┌──
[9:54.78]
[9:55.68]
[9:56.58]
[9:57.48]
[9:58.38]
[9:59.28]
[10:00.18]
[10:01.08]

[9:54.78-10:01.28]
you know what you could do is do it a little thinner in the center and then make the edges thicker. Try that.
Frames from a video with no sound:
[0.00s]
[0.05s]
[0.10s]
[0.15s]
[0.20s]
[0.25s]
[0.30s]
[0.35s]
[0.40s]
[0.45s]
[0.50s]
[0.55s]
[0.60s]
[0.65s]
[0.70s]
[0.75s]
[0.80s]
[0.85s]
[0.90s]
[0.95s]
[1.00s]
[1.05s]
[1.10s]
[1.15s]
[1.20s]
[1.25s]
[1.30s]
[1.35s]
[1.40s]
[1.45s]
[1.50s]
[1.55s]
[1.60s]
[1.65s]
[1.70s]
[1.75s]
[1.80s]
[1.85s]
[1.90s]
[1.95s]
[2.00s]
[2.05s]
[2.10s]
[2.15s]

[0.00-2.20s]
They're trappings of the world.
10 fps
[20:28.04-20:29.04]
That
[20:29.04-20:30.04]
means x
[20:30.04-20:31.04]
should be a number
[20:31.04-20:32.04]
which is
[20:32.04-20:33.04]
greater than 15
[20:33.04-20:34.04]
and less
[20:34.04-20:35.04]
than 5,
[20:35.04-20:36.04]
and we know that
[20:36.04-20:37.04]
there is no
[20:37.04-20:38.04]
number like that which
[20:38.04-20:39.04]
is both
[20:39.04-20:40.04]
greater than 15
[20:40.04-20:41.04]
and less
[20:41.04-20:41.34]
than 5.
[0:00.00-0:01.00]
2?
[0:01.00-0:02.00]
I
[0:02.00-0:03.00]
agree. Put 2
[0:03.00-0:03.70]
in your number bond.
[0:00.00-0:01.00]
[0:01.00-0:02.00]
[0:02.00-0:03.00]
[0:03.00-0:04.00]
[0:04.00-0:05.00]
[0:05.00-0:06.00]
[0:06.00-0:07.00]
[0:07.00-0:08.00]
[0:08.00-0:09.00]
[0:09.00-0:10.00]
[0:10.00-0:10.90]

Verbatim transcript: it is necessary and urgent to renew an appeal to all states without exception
└──
* [What you need to do] Your output must be an exact copy of every entry.

* [Solved problem]
[9:54.78]
[9:55.68]
[9:56.58]
[9:57.48]
[9:58.38]
[9:59.28]
[10:00.18]
[10:01.08]

[9:54.78-10:01.28]
you know what you could do is do it a little thinner in the center and then make the edges thicker. Try that.
Frames from a video with no sound:
[0.00s]
[0.05s]
[0.10s]
[0.15s]
[0.20s]
[0.25s]
[0.30s]
[0.35s]
[0.40s]
[0.45s]
[0.50s]
[0.55s]
[0.60s]
[0.65s]
[0.70s]
[0.75s]
[0.80s]
[0.85s]
[0.90s]
[0.95s]
[1.00s]
[1.05s]
[1.10s]
[1.15s]
[1.20s]
[1.25s]
[1.30s]
[1.35s]
[1.40s]
[1.45s]
[1.50s]
[1.55s]
[1.60s]
[1.65s]
[1.70s]
[1.75s]
[1.80s]
[1.85s]
[1.90s]
[1.95s]
[2.00s]
[2.05s]
[2.10s]
[2.15s]

[0.00-2.20s]
They're trappings of the world.
10 fps
[20:28.04-20:29.04]
That
[20:29.04-20:30.04]
means x
[20:30.04-20:31.04]
should be a number
[20:31.04-20:32.04]
which is
[20:32.04-20:33.04]
greater than 15
[20:33.04-20:34.04]
and less
[20:34.04-20:35.04]
than 5,
[20:35.04-20:36.04]
and we know that
[20:36.04-20:37.04]
there is no
[20:37.04-20:38.04]
number like that which
[20:38.04-20:39.04]
is both
[20:39.04-20:40.04]
greater than 15
[20:40.04-20:41.04]
and less
[20:41.04-20:41.34]
than 5.
[0:00.00-0:01.00]
2?
[0:01.00-0:02.00]
I
[0:02.00-0:03.00]
agree. Put 2
[0:03.00-0:03.70]
in your number bond.
[0:00.00-0:01.00]
[0:01.00-0:02.00]
[0:02.00-0:03.00]
[0:03.00-0:04.00]
[0:04.00-0:05.00]
[0:05.00-0:06.00]
[0:06.00-0:07.00]
[0:07.00-0:08.00]
[0:08.00-0:09.00]
[0:09.00-0:10.00]
[0:10.00-0:10.90]

Verbatim transcript: it is necessary and urgent to renew an appeal to all states without exception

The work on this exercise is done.